We are always searching for new ways to protect neurons from damage. Things have always been this way for some time: we have to protect neurons from progressive aging. But for VRK neurons it is necessary to preserve them for longer explains Dr. Bernard Schiller of the Institute of Neurobiology of the FMI.

Schiller who heads the Human Neurodegenerative System and Neurocircuits Group at the institute has always wished to learn if it was possible to prevent the sensory degeneration that now developing in the peripheral nerves of mice. When you die you also lose your memory. We may then be able to learn how to target these culprits so that they cease to damage neurons explains Schiller.

A new option in neuron protection.

That is the rationale behind a new research paper published in Nature. Led by the combination of mice biology research neurogenetic and neuropathology expertise the study establishes a new modality in protection of nerve cells. Mice and humans are different species and therefore the scientists have explored not only in depth sensory receptors but also a wide range of other species. In addition to recurring diseases an exception both species show sensory deficits as the result of neurodegenerative diseases such as dementia.
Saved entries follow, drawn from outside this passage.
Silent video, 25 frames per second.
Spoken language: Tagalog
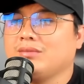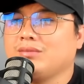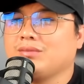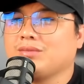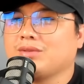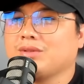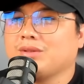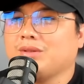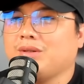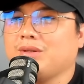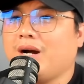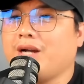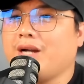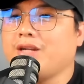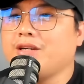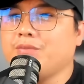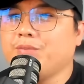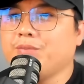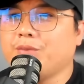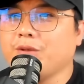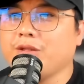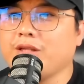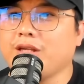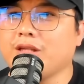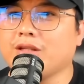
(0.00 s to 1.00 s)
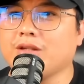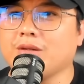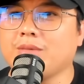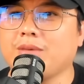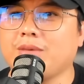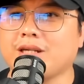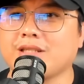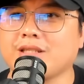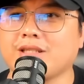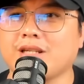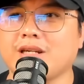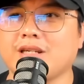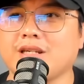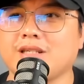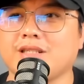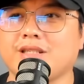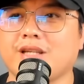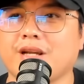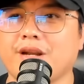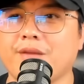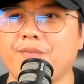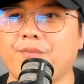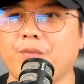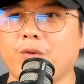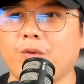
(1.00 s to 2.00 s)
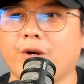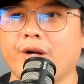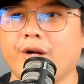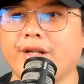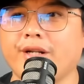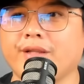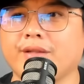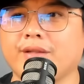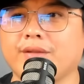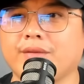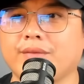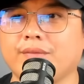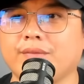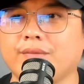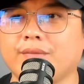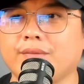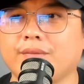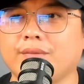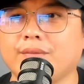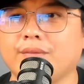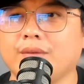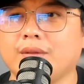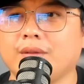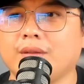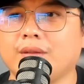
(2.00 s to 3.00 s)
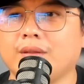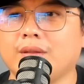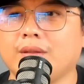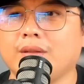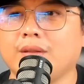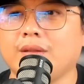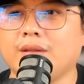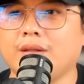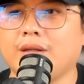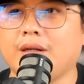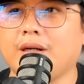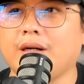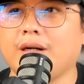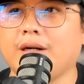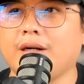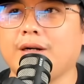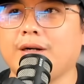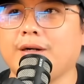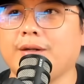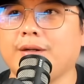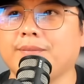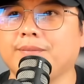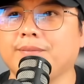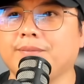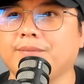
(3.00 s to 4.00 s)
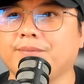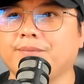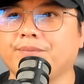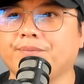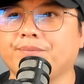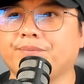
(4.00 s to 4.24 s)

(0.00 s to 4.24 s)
So ayon po dito mga sangkay sa report, um,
Work on mice reveals differential sensitivities in mossen and bright-complex presented populations.

Schiller has led the research team for more than a decade. Nine years ago they examined the neuronal activity of neurons in receptive populations (or populations that lie down or are lying on the floor). The outside world is now no longer too far away and the animals can be out of reach for medical treatment. We thus installed a special chamber into the brain of the animals. There we put electric currents to the nerves and recorded their activity. We later decided to compare this with neuronal activity in embryonic populations explains Schiller. The neurons in the researchers populations shoot so that we can see it all too clearly. From this we conclude that the sensory system is not dysfunctional as it was before but that the environment is adapting to it. If this is so they have enabled us to distinguish in timeborn animals that do not yet start brain development from those that do he explains. It is here that they aim to discover new cells that form large populations of dendrites where the dendrites are brain-shaped.
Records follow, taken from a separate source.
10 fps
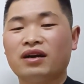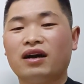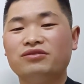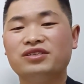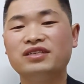
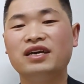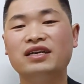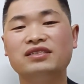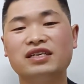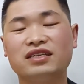好，今
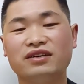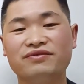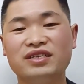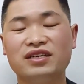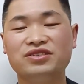天这个
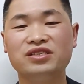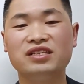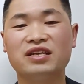非常精彩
The dendrite-helical regions become windowless neurons.

Schiller and his teams breakthrough for mice has been implemented by the Institute of Neurodegenerative Diseases of the FMI in collaboration with two Christian hospitals-SPH and the Medical University of South Carolina. At the CSIC and the concentrations of dopamine and adrenaline are lower in people suffering from dementia than in healthy individuals. If this means that dysfunction in these neurons leads not only to psychiatric disorders but also to neurological neural function and consequently improves clinical attitude the molecules injected in early stages may prove useful to treat this condition. That is why we plan to use molecular tools in our current investigations concludes the FMIs Schiller.